§ **PROBLEM**: Without including any pictures, copy every line below exactly.

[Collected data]
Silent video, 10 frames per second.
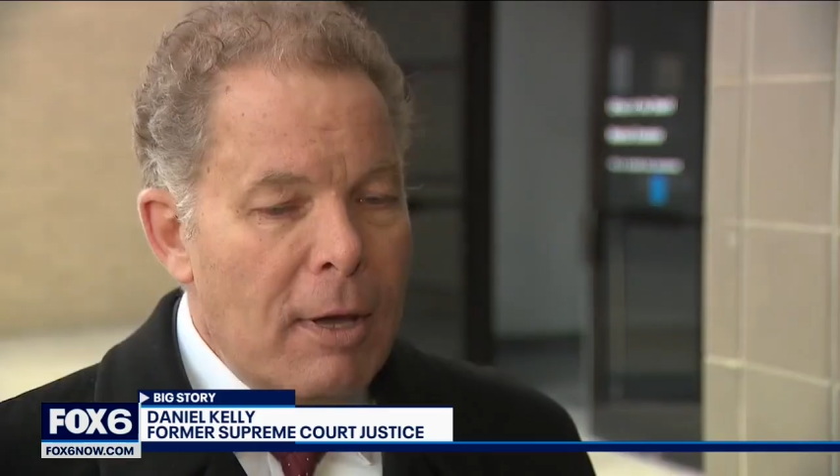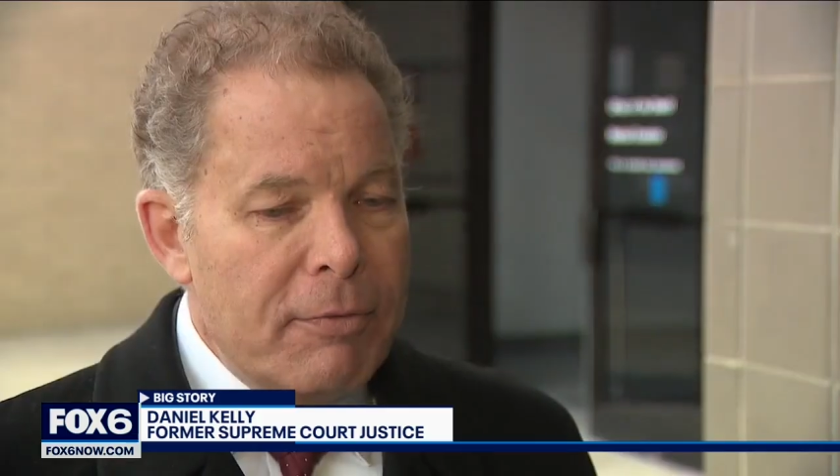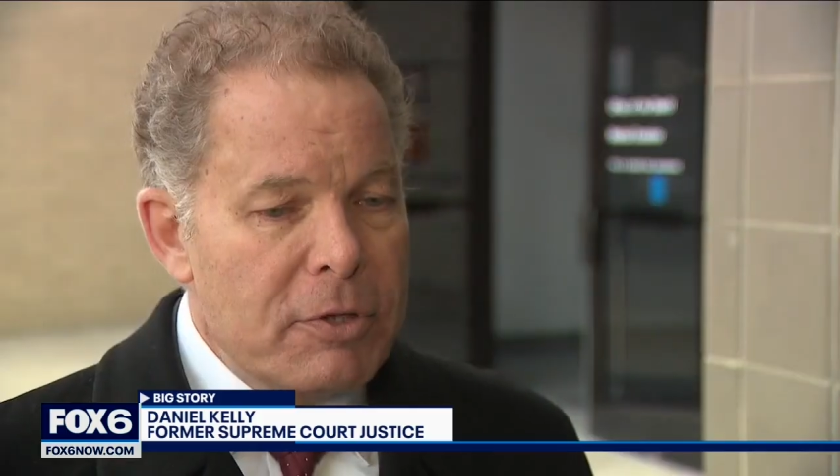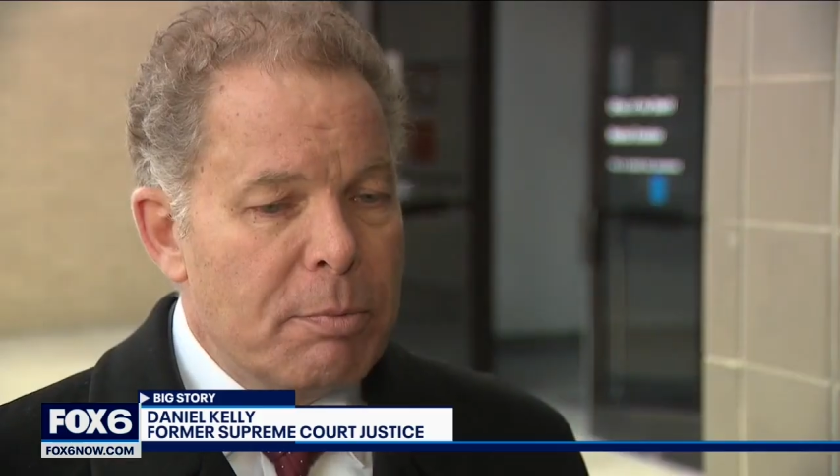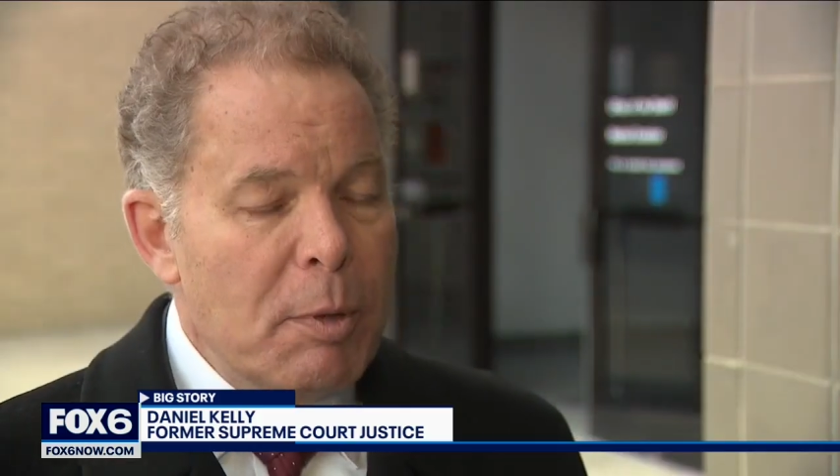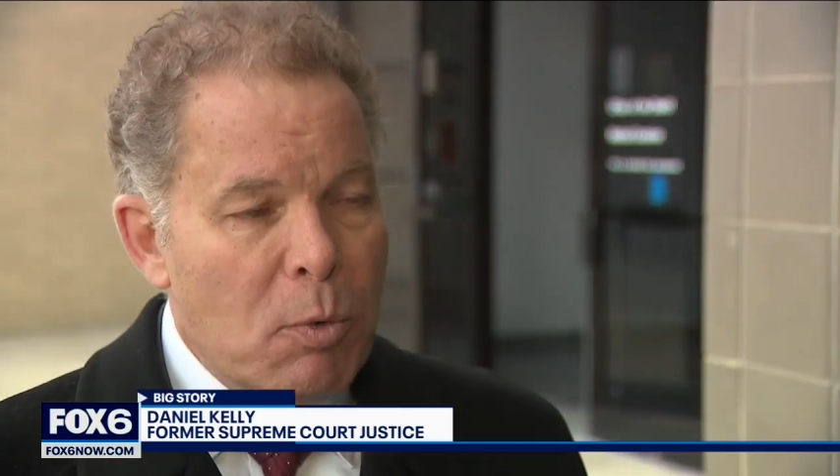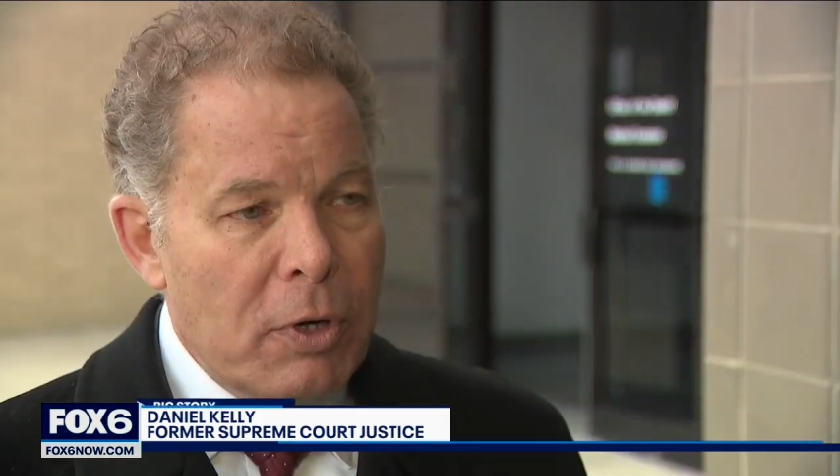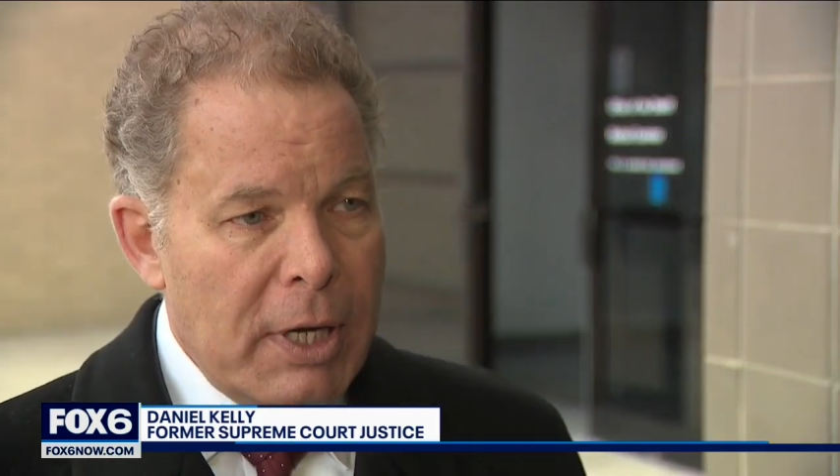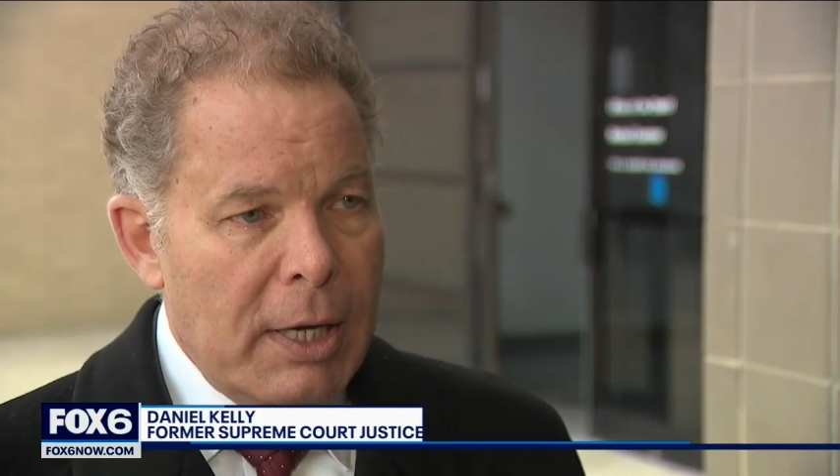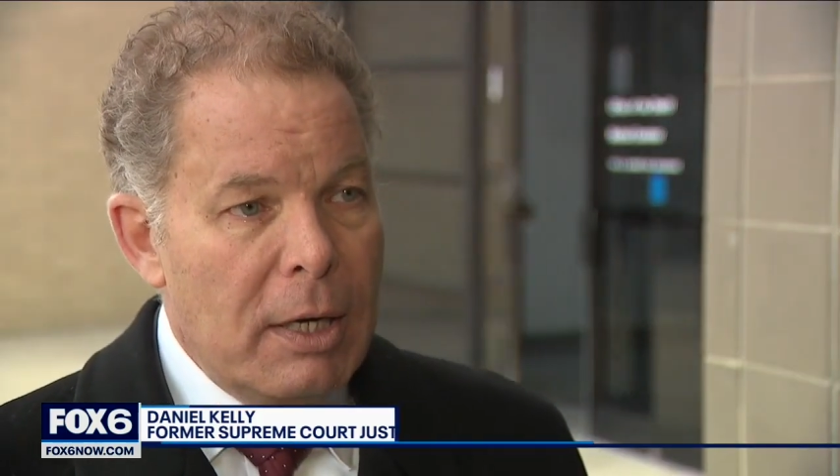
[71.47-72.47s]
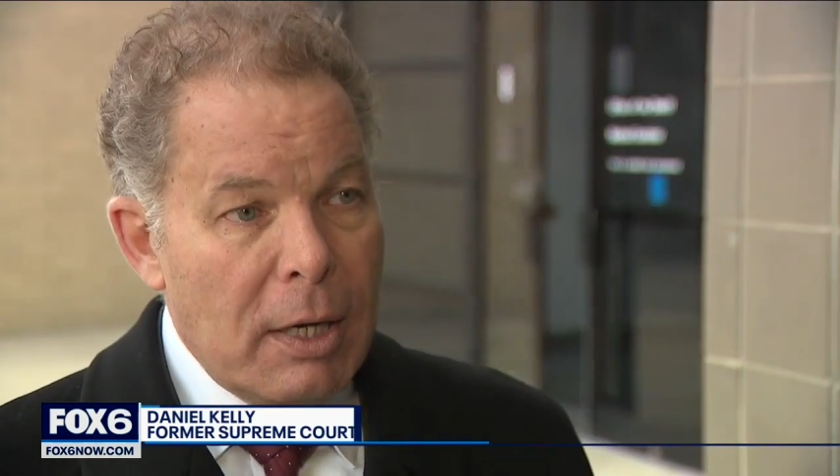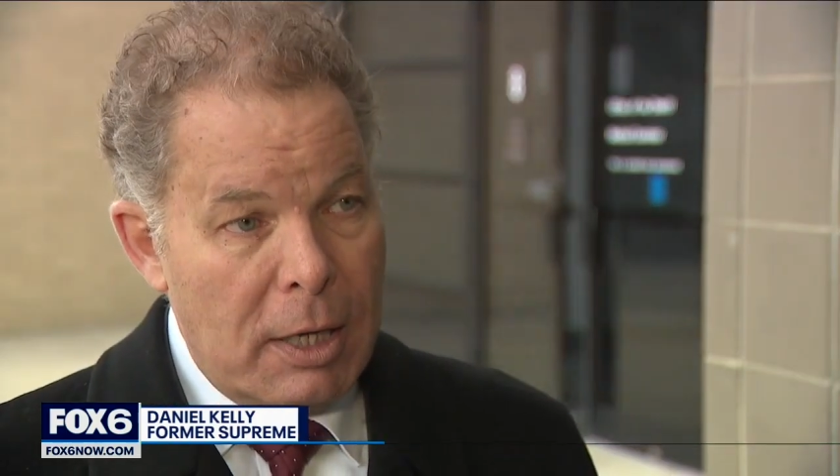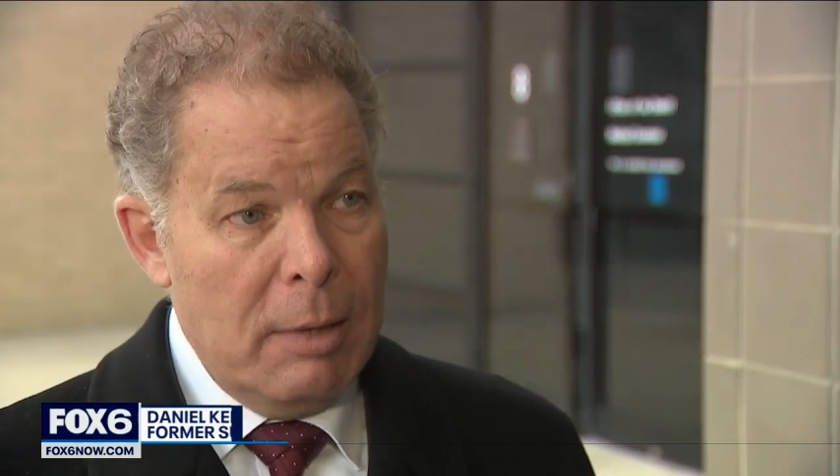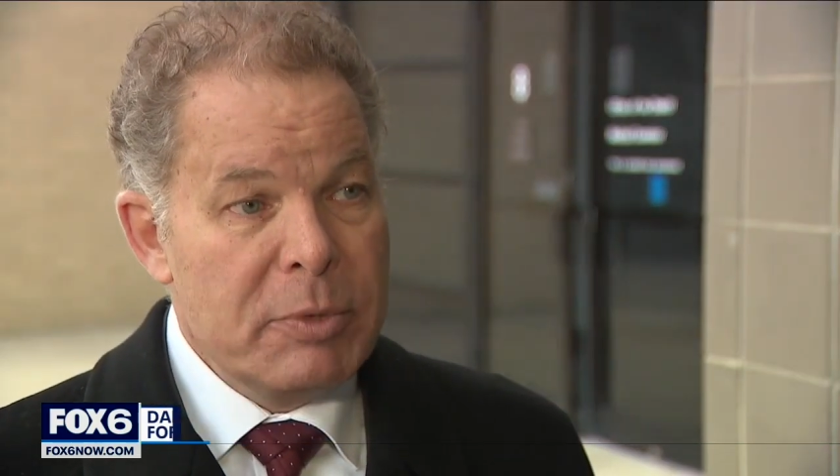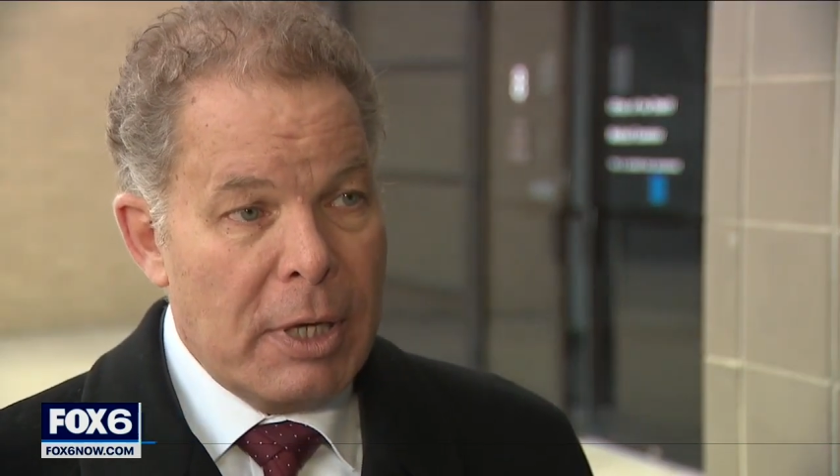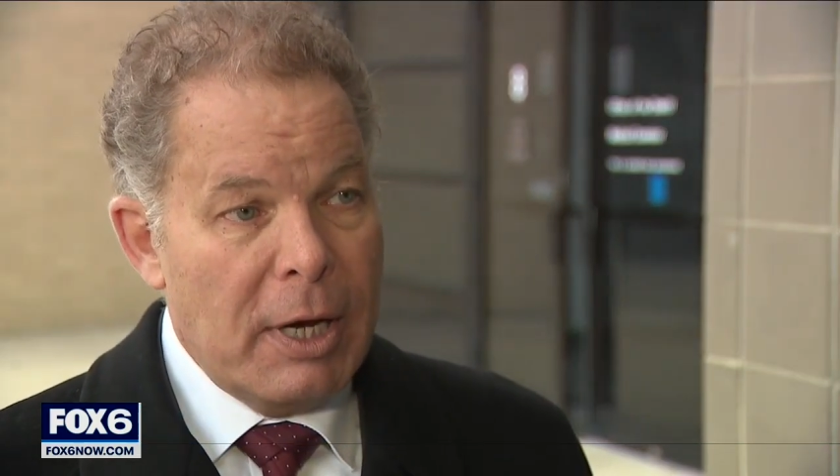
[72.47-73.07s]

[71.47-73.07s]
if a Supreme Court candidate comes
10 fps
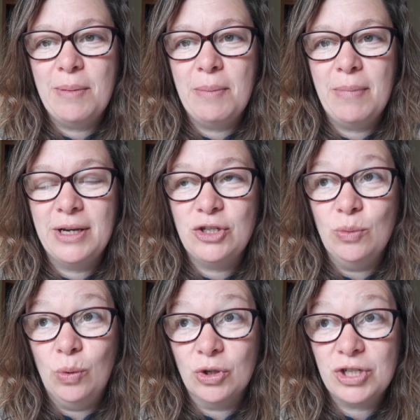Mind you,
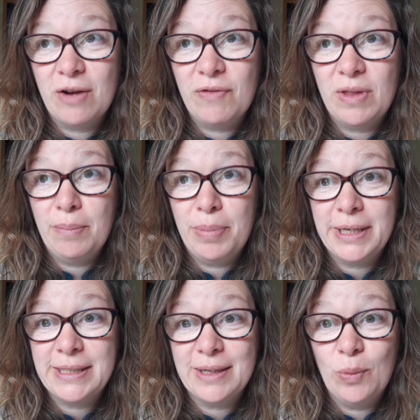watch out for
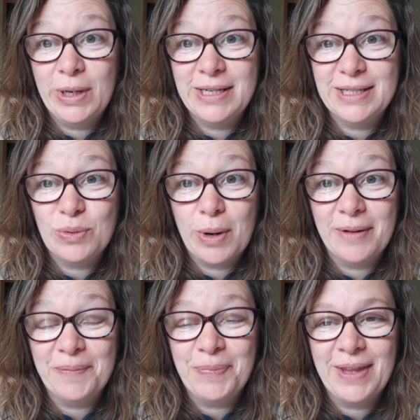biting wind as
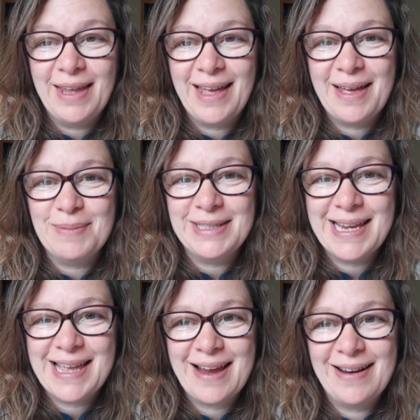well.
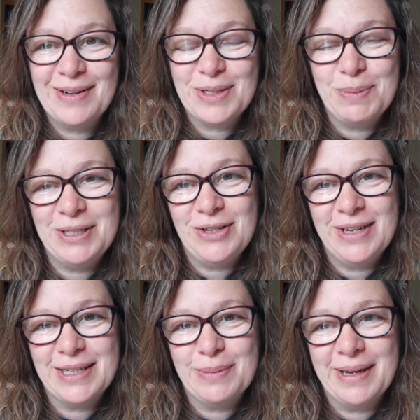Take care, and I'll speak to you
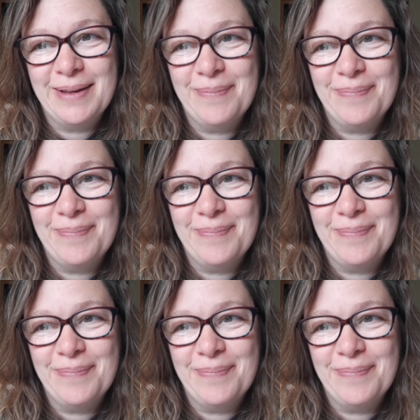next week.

§ **PROBLEM SOLUTION**:
Silent video, 10 frames per second.
[71.47-72.47s]
[72.47-73.07s]

[71.47-73.07s]
if a Supreme Court candidate comes
10 fps
Mind you,
watch out for
biting wind as
well.
Take care, and I'll speak to you
next week.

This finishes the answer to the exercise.